Pero de manera general son muchos los países que han dado una alta prioridad al deporte para discapacitados, a la preparación de sus atletas, a invertir en ellos para obtener una posición decorosa en el medallero internacional.
Actualmente el mundo del deporte paralímpico tiene un alto nivel de competencia, incluso en el caso de Cuba nos vemos afectados por algunas limitaciones tecnológicas que nos impiden participar en un sinnúmero de eventos.
Te voy a dar un dato ilustrativo, para Río se convocaron 523 pruebas que van a aglutinar a más de 5 000 atletas, y en el caso de nuestro país se tiene pensado participar en seis deportes (60 pruebas), que representan el 11,6% del total.
Por tanto, se hace doblemente difícil pronosticar algún resultado, pero estamos seguros que nuestros atletas lo dejarán todo en el terreno de competencia, incluso para superar la excelente actuación de Londres 2012, donde concluimos con nueve medallas de oro, cinco de plata y tres de bronce.

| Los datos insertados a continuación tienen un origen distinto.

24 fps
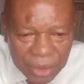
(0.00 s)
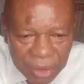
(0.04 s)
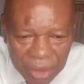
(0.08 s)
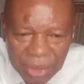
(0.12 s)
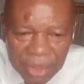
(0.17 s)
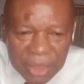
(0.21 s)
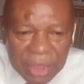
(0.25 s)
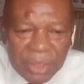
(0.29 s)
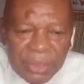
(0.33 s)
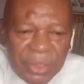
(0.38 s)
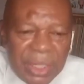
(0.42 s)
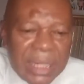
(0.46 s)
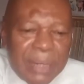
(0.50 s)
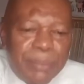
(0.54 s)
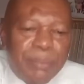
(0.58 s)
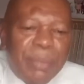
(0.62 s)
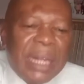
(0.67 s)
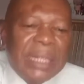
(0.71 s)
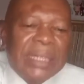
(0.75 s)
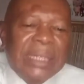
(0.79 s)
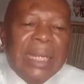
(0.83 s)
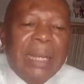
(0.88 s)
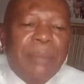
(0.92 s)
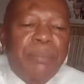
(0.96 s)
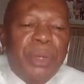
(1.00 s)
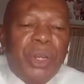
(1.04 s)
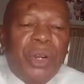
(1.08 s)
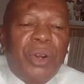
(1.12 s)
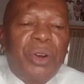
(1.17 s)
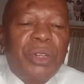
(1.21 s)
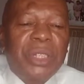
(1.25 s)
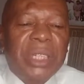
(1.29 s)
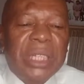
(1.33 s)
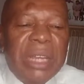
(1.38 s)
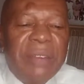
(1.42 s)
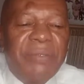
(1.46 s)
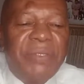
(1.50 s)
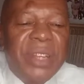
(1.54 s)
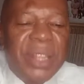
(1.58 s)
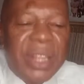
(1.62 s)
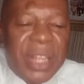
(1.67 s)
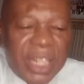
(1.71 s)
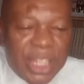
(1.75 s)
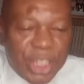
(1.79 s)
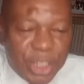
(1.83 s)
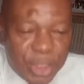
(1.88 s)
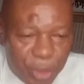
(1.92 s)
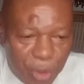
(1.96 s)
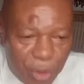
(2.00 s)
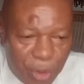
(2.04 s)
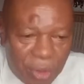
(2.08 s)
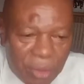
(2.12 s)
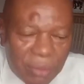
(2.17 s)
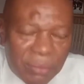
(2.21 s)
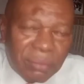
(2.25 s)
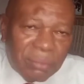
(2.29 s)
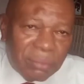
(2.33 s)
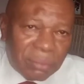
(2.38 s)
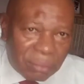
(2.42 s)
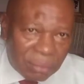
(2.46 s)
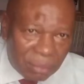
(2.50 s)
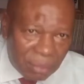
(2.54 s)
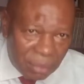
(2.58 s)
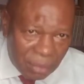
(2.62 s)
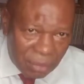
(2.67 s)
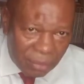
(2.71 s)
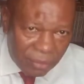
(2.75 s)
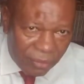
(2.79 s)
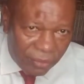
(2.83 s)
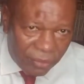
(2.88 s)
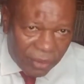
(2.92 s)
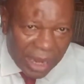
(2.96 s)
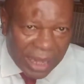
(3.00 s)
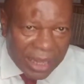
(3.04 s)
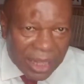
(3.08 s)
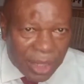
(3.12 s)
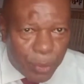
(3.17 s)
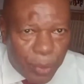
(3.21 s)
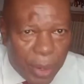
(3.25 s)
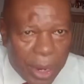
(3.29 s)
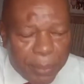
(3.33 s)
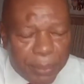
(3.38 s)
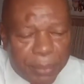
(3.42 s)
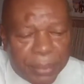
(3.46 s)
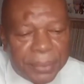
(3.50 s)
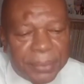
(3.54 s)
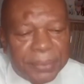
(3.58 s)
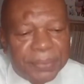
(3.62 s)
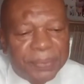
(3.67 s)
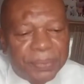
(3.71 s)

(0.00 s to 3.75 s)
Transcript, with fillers: doesn't really matter because everything is done via the web.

Nuestra mejor actuación.
-¿Qué obstáculos ha supuesto el bloqueo para el movimiento paralímpico nacional?
-El bloqueo ha sido dañino en muchas aristas del deporte, porque en sentido general se requiere de artículos sofisticados, por ejemplo, las zapatillas son cada vez más caras, una silla de ruedas como mínimo cuesta 6 000 dólares y últimamente se fabrican de fibra de carbón, además las prótesis también tienen altos costos.
O sea que, si para los atletas convencionales todo se hace costoso, para los discapacitados es mayor. Por tanto, eso es una muestra más del empeño de nuestro movimiento y del Estado cubano, para que nuestros atletas no solo estén incluidos, sino que brillen en la arena internacional.

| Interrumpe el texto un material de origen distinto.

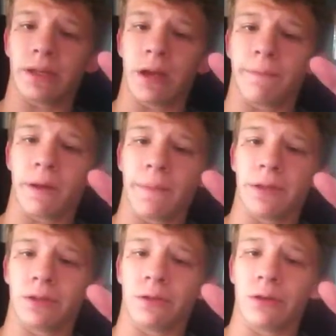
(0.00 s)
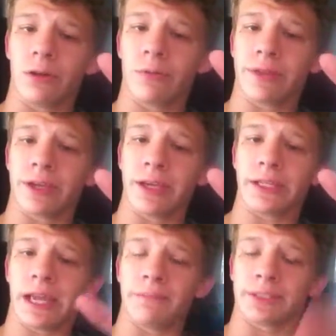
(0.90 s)
got popular with the
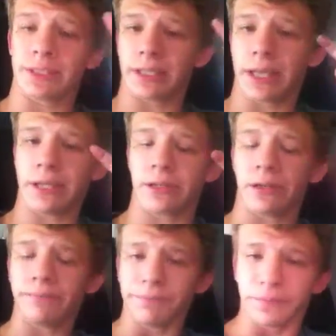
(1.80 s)
hit game Slender,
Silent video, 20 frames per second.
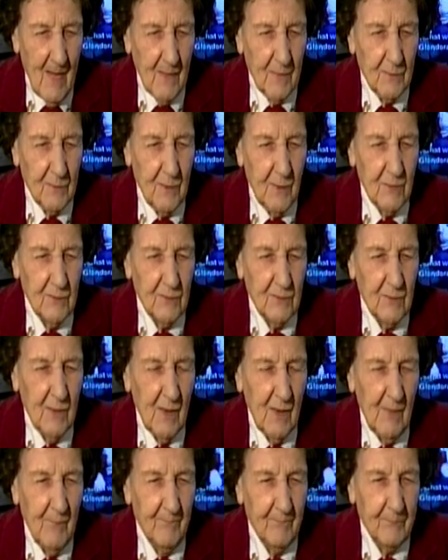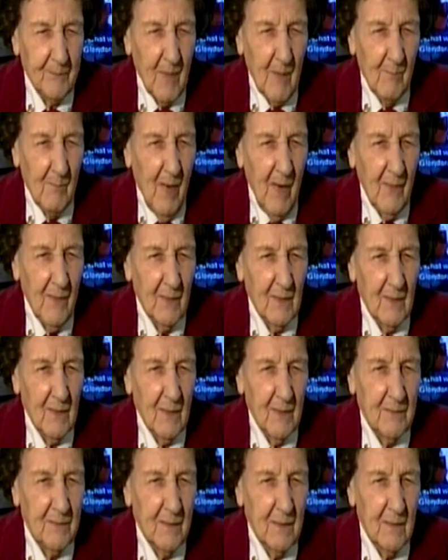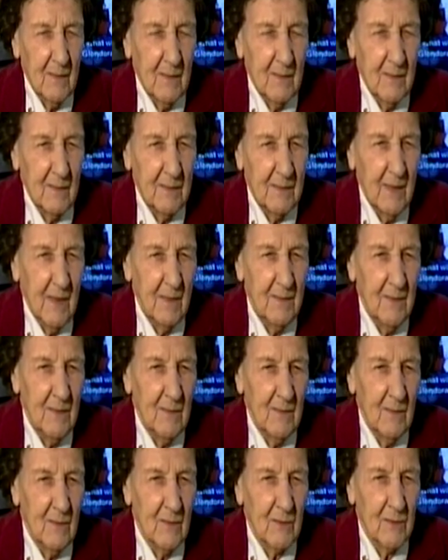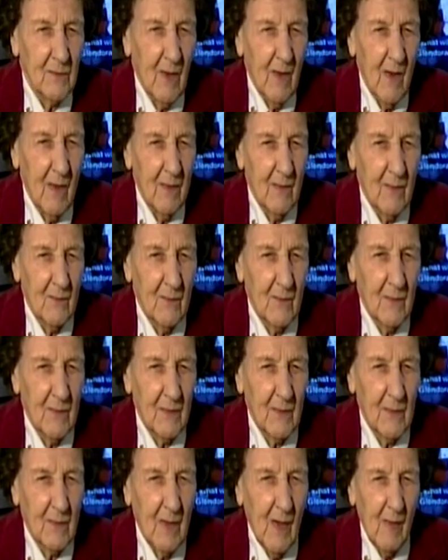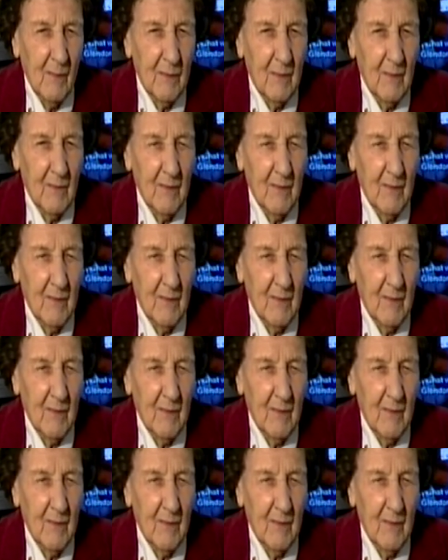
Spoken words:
This mother left her 10-year-old daughter with a couple of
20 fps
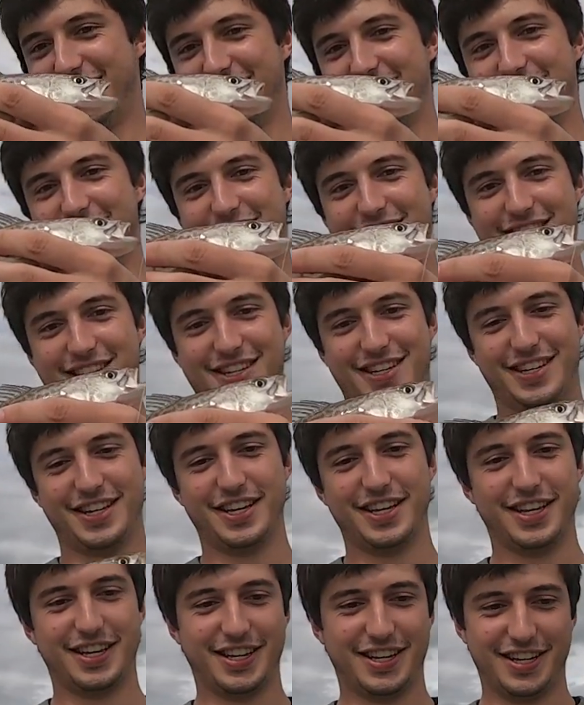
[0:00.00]
jig head,
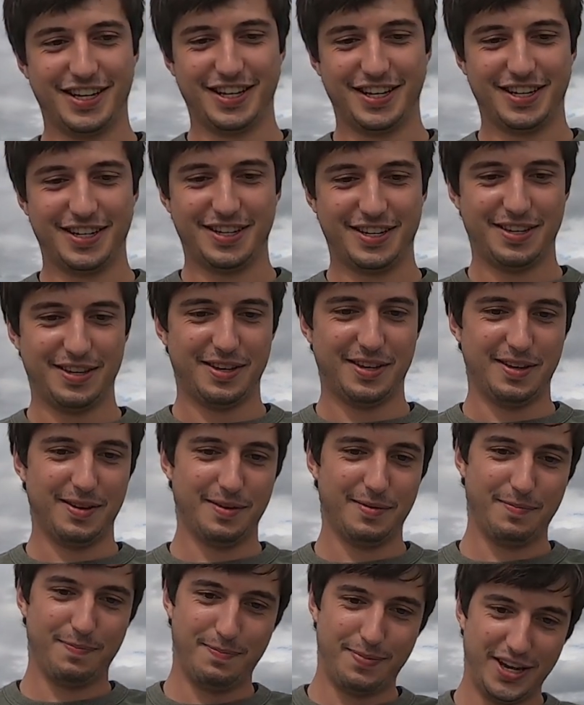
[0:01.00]
white grub. Diogo
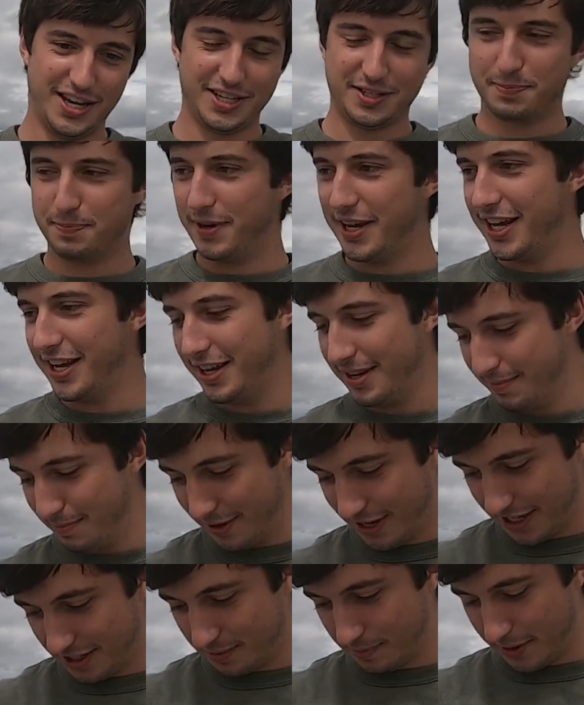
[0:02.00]
said it. Best bait.
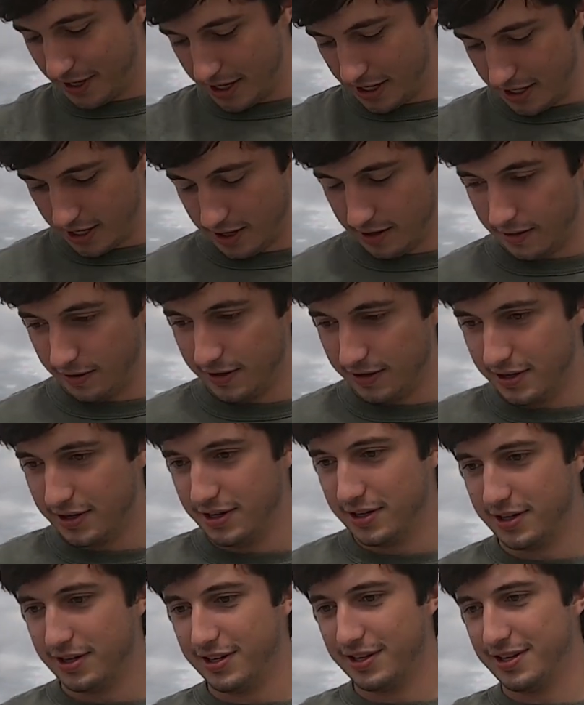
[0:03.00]
Best bait.
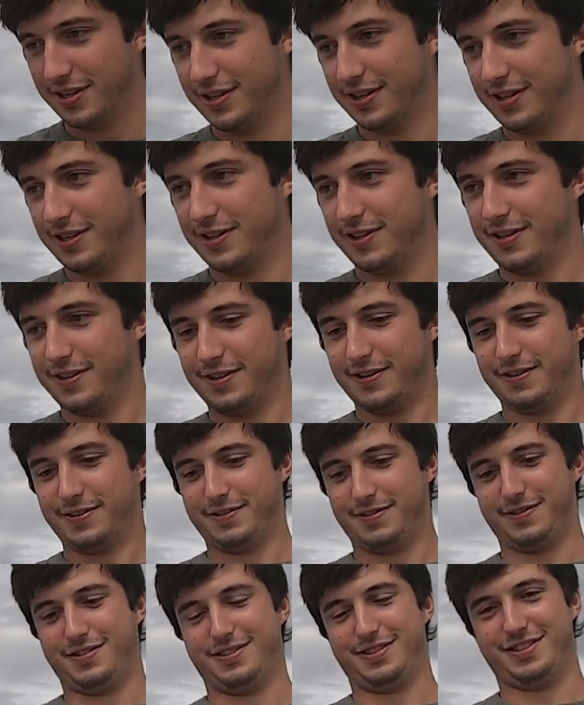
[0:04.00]
Best lure in
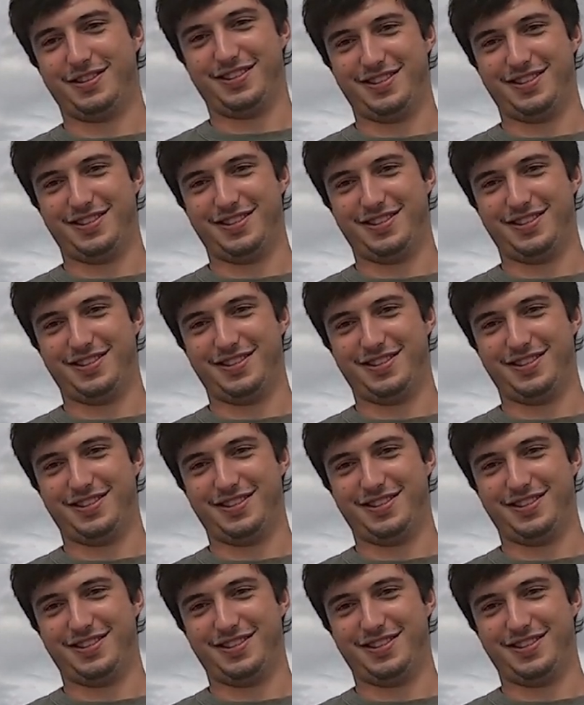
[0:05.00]
the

-¿Santiago de Cuba en el contexto del deporte paralímpico cubano?
-“Santiago” ha realizado un trabajo desde la base en estos más de 35 años del movimiento paralímpico cubano, que es digno de reconocimiento. Es una de las provincias con mejores resultados históricos. Incluso, recientemente finalizaron primeros en el Campeonato nacional de atletismo para discapacitados, donde es una potencia. Es decir, que la calidad de sus entrenadores y deportistas es innegable.
Pensado en Río 2016, destacan nombres como los de Omara Durand y Yunidis Castillo, que están llamados a protagonizar actuaciones históricas en la urbe carioca.